Adesso anche Renzi – qualunque cosa intendesse dire veramente – ha fatta sua la fatidica frase “aiutiamoli a casa loro”, riferita a quei migranti che scappano in massa dall’Africa rischiando di naufragare nelle acque del Mediterraneo. Riflettiamo un po’ su quella frase. Da un certo punto di vista, è una ovvietà, o meglio lo sarebbe se chi la pronuncia avesse le idee chiare su che cosa bisogna fare, e magari lo facesse. Ma da un altro punto di vista è un’espressione senza senso.

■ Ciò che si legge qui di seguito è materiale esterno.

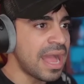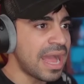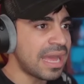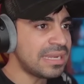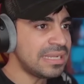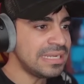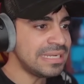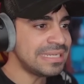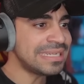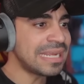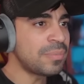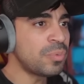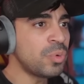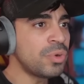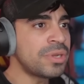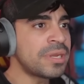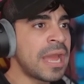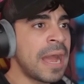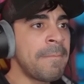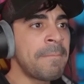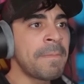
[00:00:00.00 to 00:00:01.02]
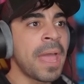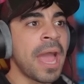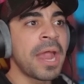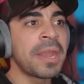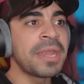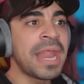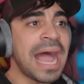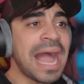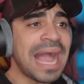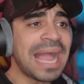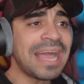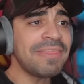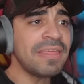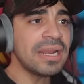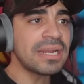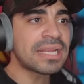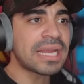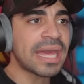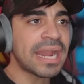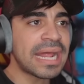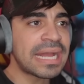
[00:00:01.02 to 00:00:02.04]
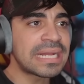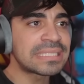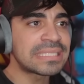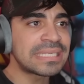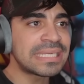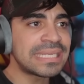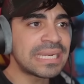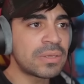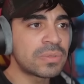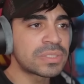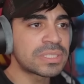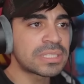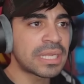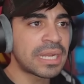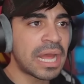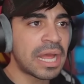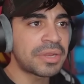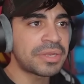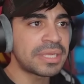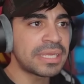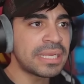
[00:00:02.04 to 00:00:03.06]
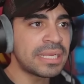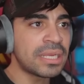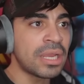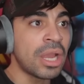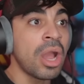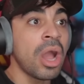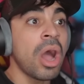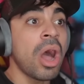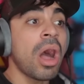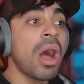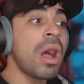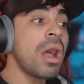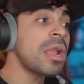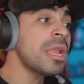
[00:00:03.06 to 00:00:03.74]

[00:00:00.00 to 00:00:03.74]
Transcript: الحين يبونا ناخذ الكراتين او الصناديق اه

L’arretratezza e la povertà della maggior parte delle popolazioni dell’Africa subsahariana e del Corno d’Africa sono terribili e hanno cause remote e molteplici. Consideriamo solo una delle piaghe, l’analfabetismo, che in molti di quei Paesi va dal 20 al 60 per cento della popolazione. Come si fa a costruire e organizzare scuole per tanta gente? E dove si troveranno i maestri? Poi, oltre alle scuole elementari, ci vorrebbero le medie e le superiori o almeno le scuole professionali. Non parliamo delle strutture economiche e delle infrastrutture: banche, telecomunicazioni, trasporti, ospedali. Immaginate che si dia al Governo di un Paese qualunque una grossa somma di denaro da investire nella creazione di un polo industriale: chi lo progetterà? Chi lo realizzerà? Chi lo dirigerà? Ammesso, si capisce, che i soldi inviati laggiù venissero impiegati realmente per quello scopo e non prendessero altre strade.

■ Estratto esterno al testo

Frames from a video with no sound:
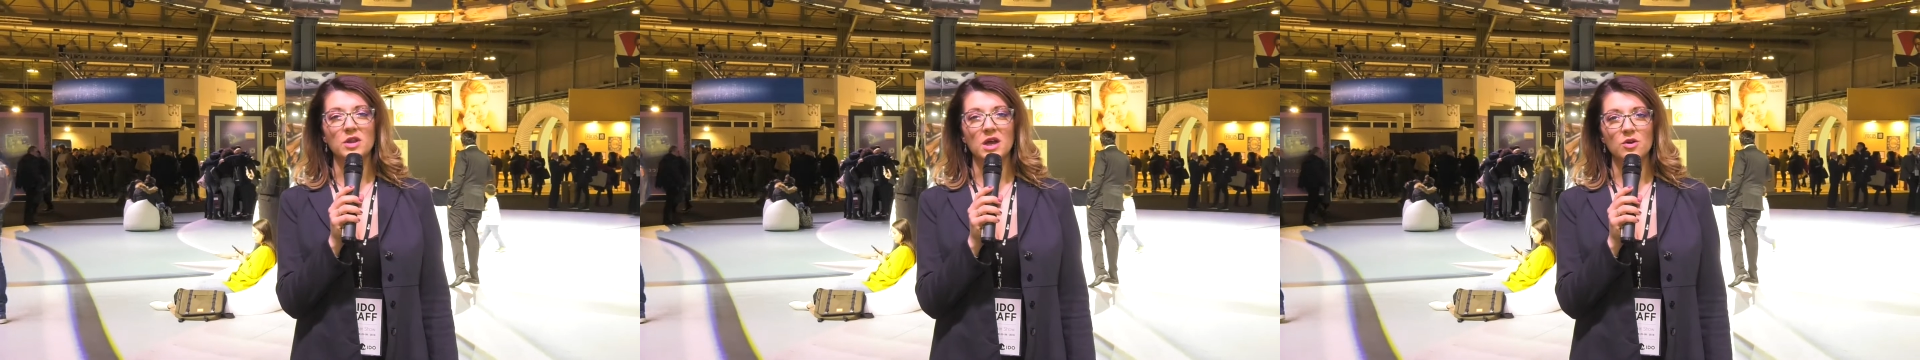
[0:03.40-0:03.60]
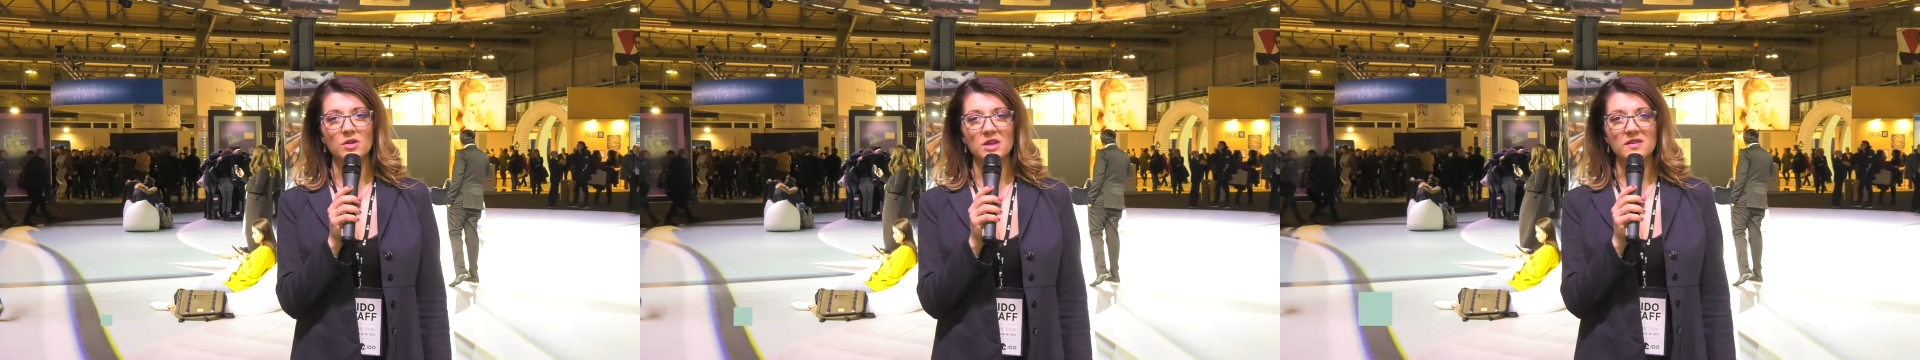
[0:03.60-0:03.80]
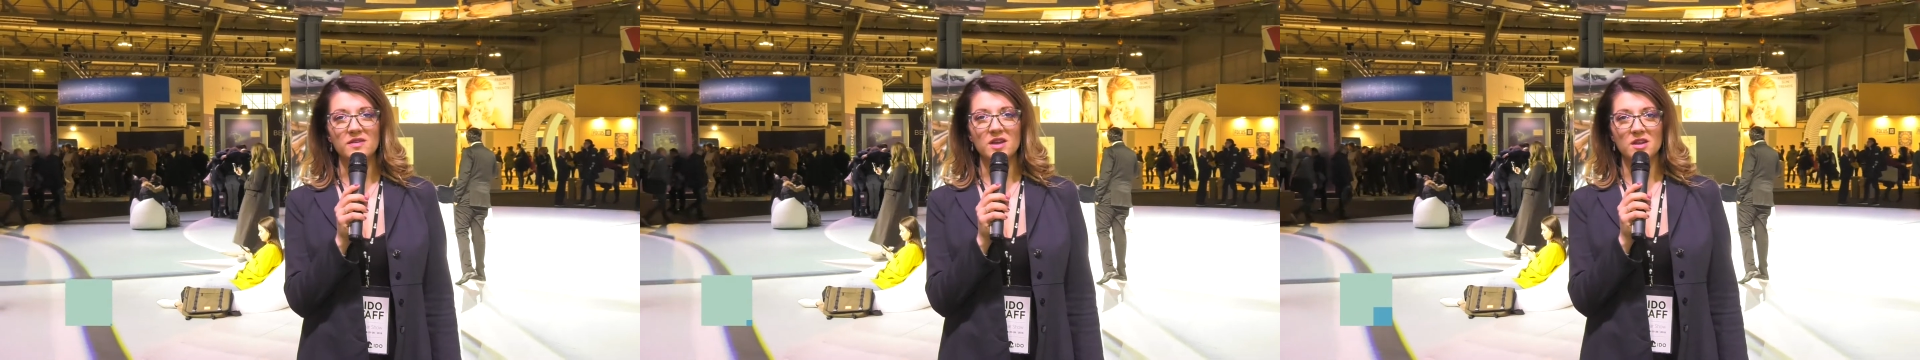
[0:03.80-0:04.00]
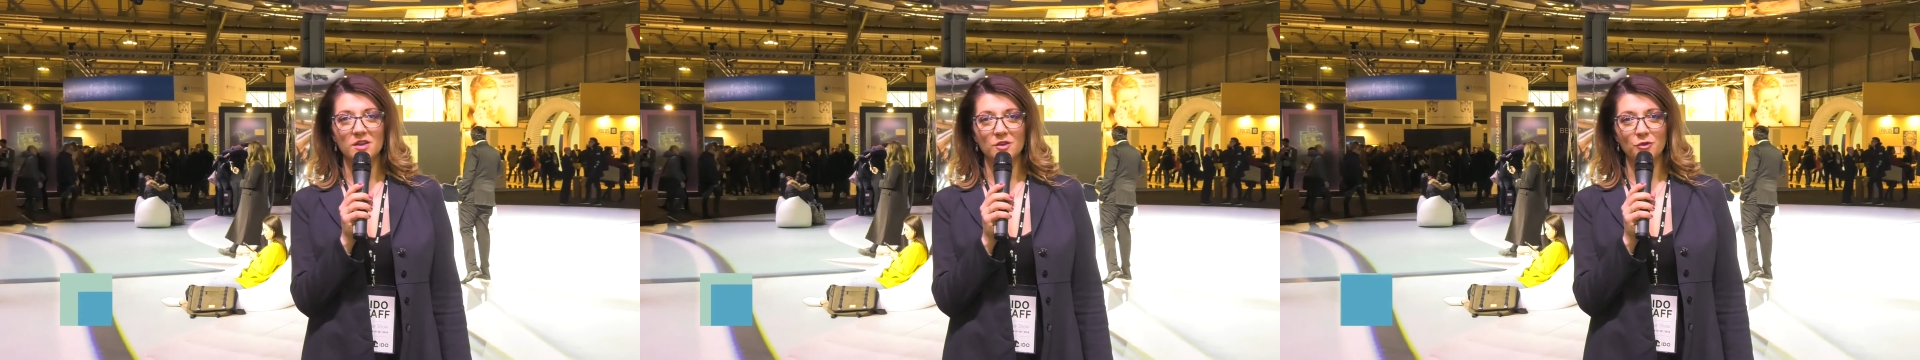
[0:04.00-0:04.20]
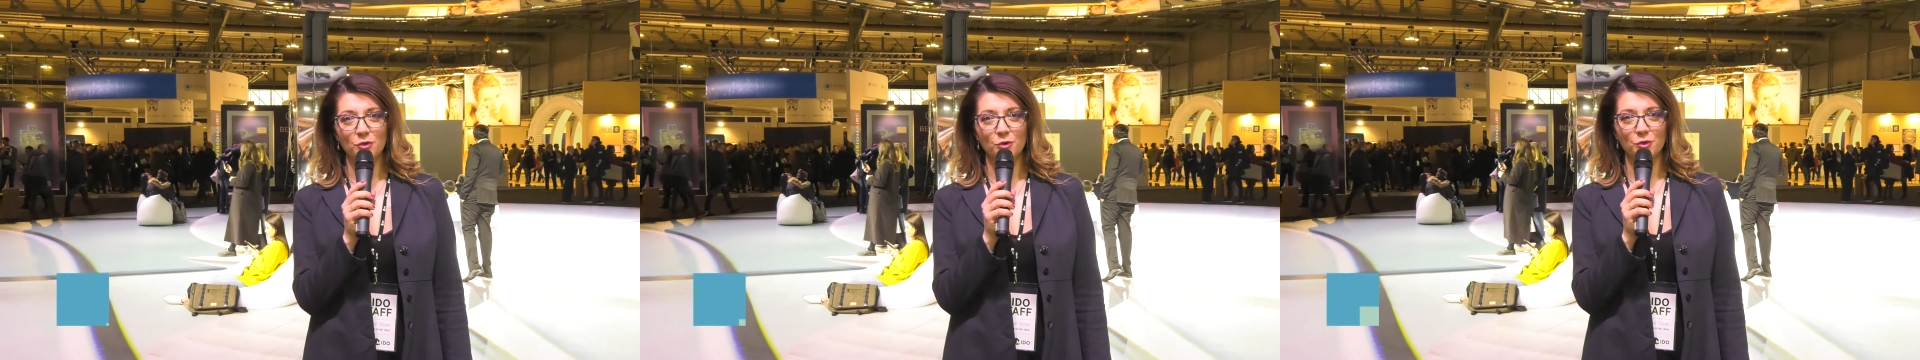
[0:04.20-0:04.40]
Protagonista
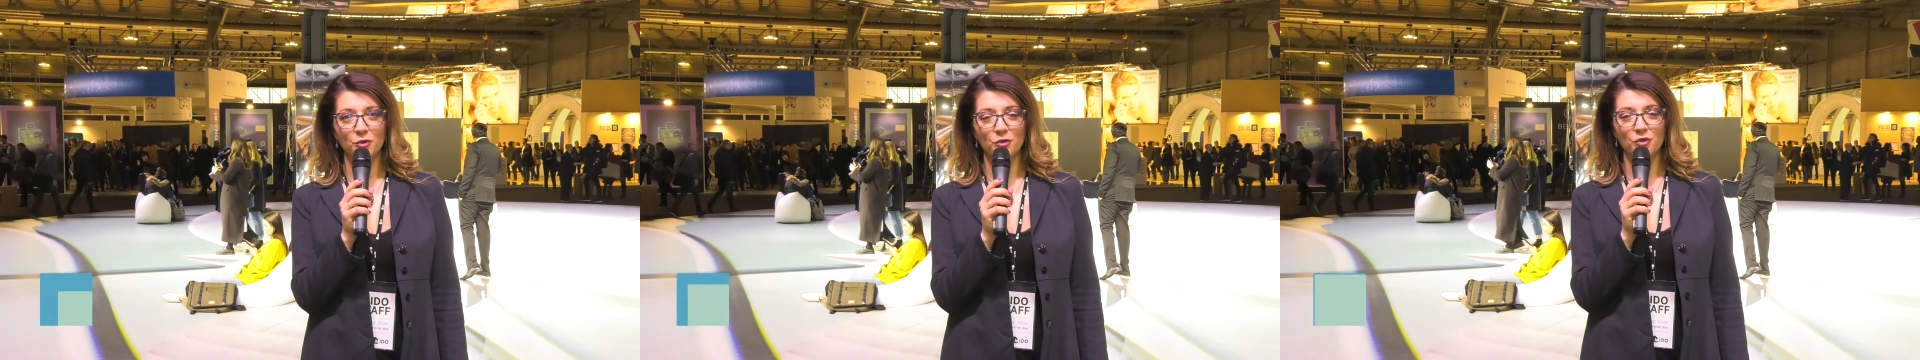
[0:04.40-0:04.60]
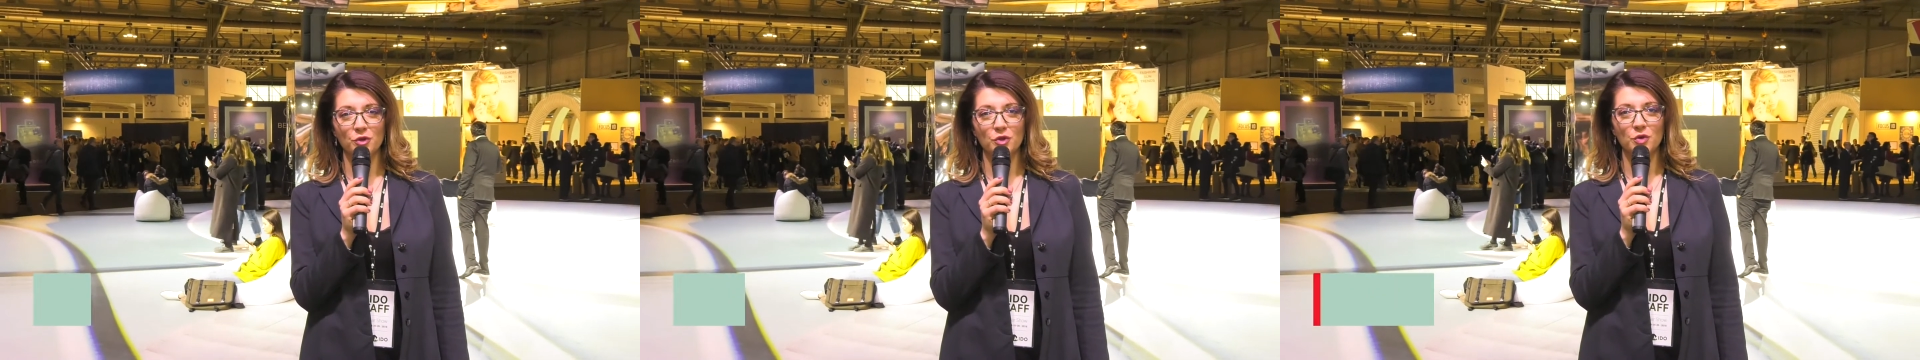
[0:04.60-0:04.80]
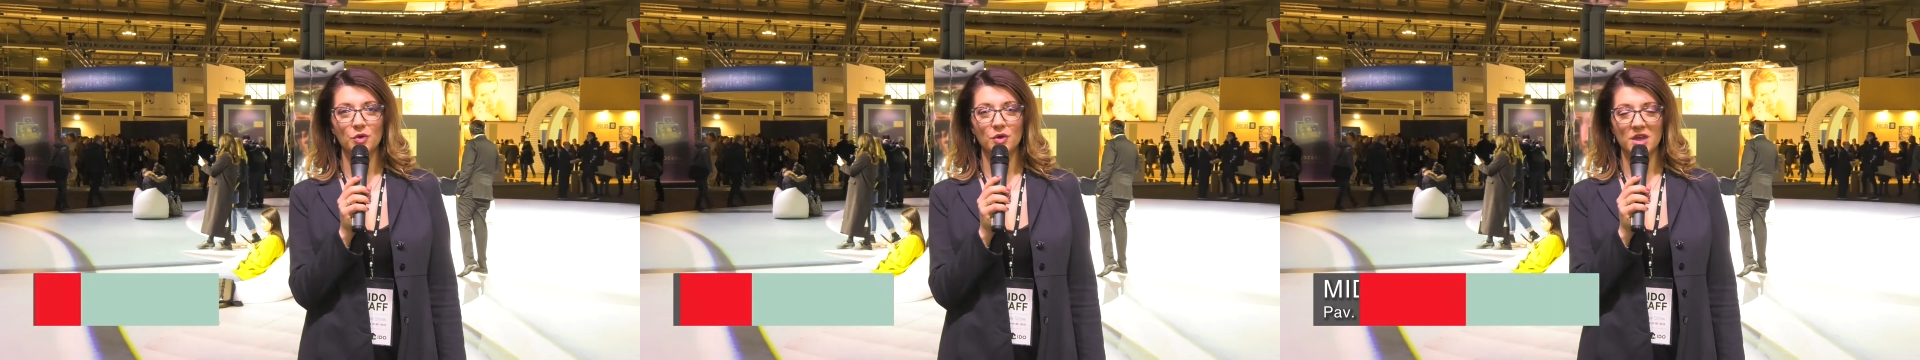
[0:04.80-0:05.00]
indiscusso di un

La verità è che il nostro modello economico e sociale, quello che “loro” vedono in tv e li attira, è stato costruito con un lavorìo di secoli e richiede un sottofondo culturale, una cultura di massa che non si impara a scuola, ma si tramanda attraverso le generazioni, così come si tramandano le infrastrutture materiali, gli strumenti del sapere, le arti, le professioni e i mestieri, le abitudini civiche.
Vediamo come è difficile per noi italiani replicare lo spirito di organizzazione, che so, degli svedesi e dei tedeschi. Ma anche in Italia, fra una regione e l’altra, quante differenze di mentalità e di senso civico! E come si riflettono in diversi gradi di efficienza dei servizi sociali e della pubblica amministrazione! Ma se anche volessimo raccogliere questa sfida immane di trasformare l’Africa – quanto a benessere collettivo – in una nuova Europa, ci vorrebbero investimenti colossali non solo in denaro ma anche in energie umane. Chi ci riuscirà?